(DATA IN THIS EXERCISE)

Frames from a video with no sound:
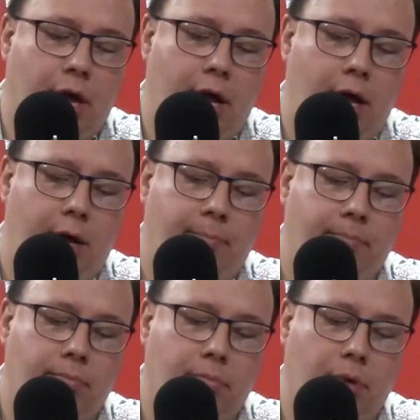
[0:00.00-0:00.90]

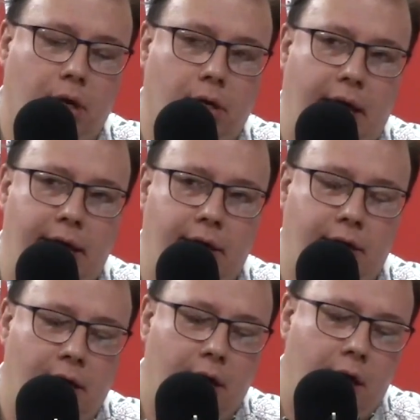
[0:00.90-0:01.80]

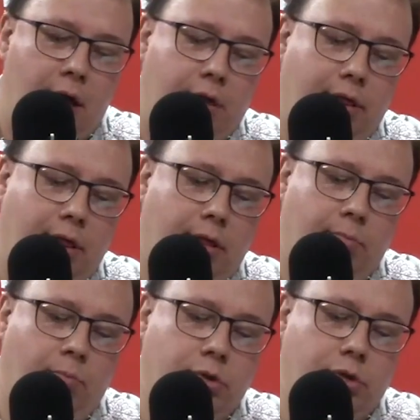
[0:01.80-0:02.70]
Ian,
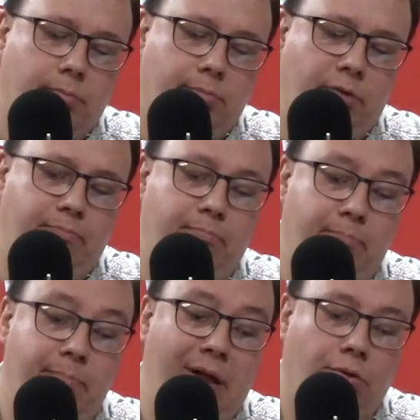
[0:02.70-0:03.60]

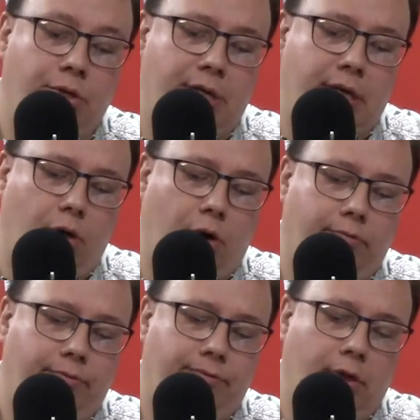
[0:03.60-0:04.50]
Milner's had a lot
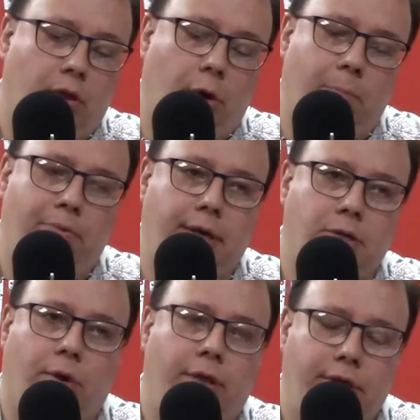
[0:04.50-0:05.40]
of
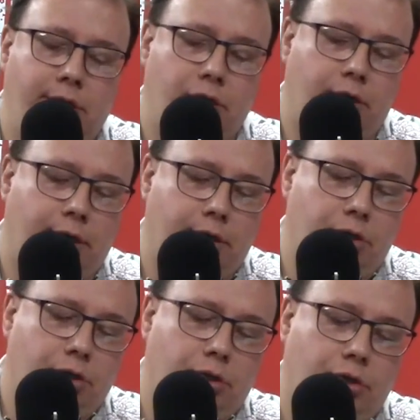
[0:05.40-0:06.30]
praise. What I think's interesting,
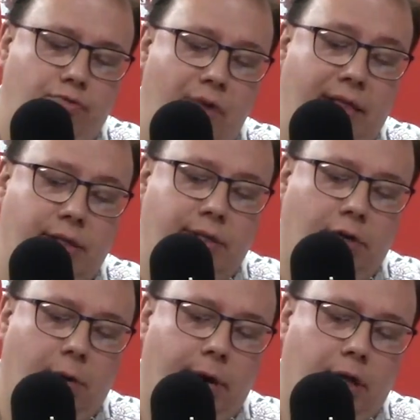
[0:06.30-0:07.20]
just
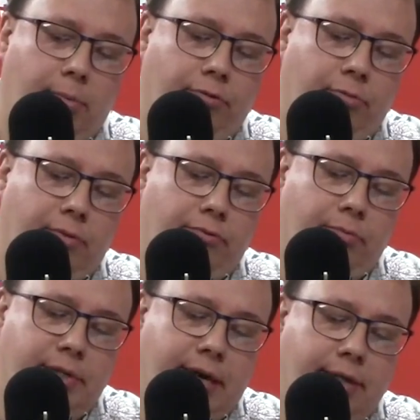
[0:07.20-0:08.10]
relatively quickly, but
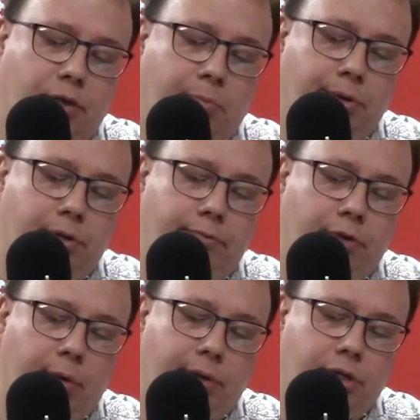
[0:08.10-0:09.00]
from a tactical point of
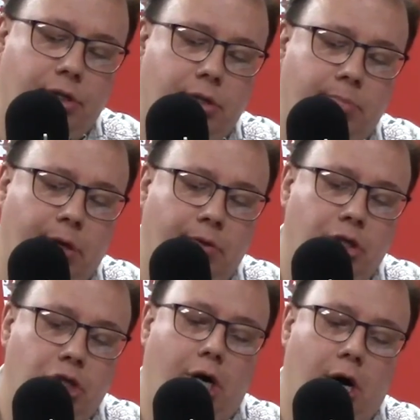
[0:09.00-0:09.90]
view, is
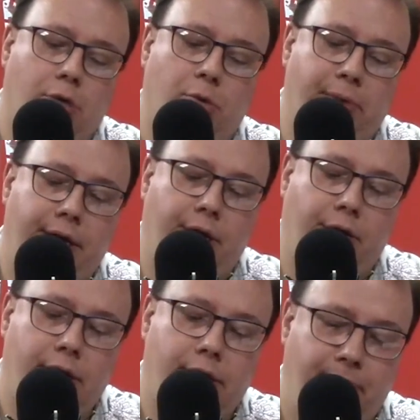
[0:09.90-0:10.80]
Milner's charged with being
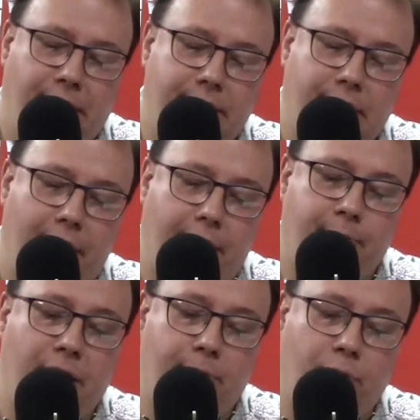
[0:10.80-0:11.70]
aggressive, being direct,
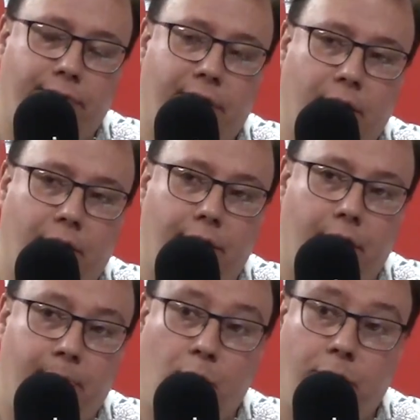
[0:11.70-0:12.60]
being more final
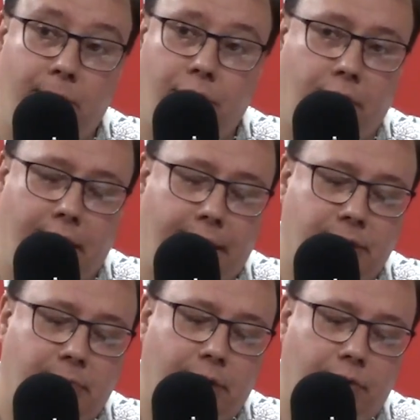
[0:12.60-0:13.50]
third. Both Milner and
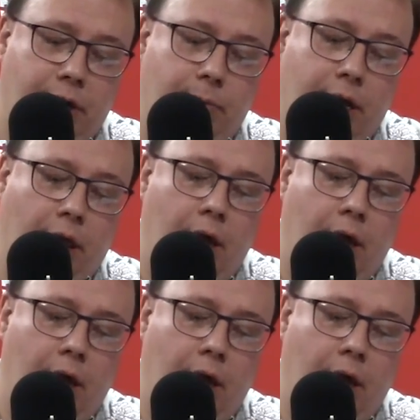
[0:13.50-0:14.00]
Keita play really well.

(End DATA IN THIS EXERCISE)

[YOUR GOAL]
Each entry above must come back exactly as written. Drop the images.

[COMPLETED TASK]
Frames from a video with no sound:
[0:00.00-0:00.90]

[0:00.90-0:01.80]

[0:01.80-0:02.70]
Ian,
[0:02.70-0:03.60]

[0:03.60-0:04.50]
Milner's had a lot
[0:04.50-0:05.40]
of
[0:05.40-0:06.30]
praise. What I think's interesting,
[0:06.30-0:07.20]
just
[0:07.20-0:08.10]
relatively quickly, but
[0:08.10-0:09.00]
from a tactical point of
[0:09.00-0:09.90]
view, is
[0:09.90-0:10.80]
Milner's charged with being
[0:10.80-0:11.70]
aggressive, being direct,
[0:11.70-0:12.60]
being more final
[0:12.60-0:13.50]
third. Both Milner and
[0:13.50-0:14.00]
Keita play really well.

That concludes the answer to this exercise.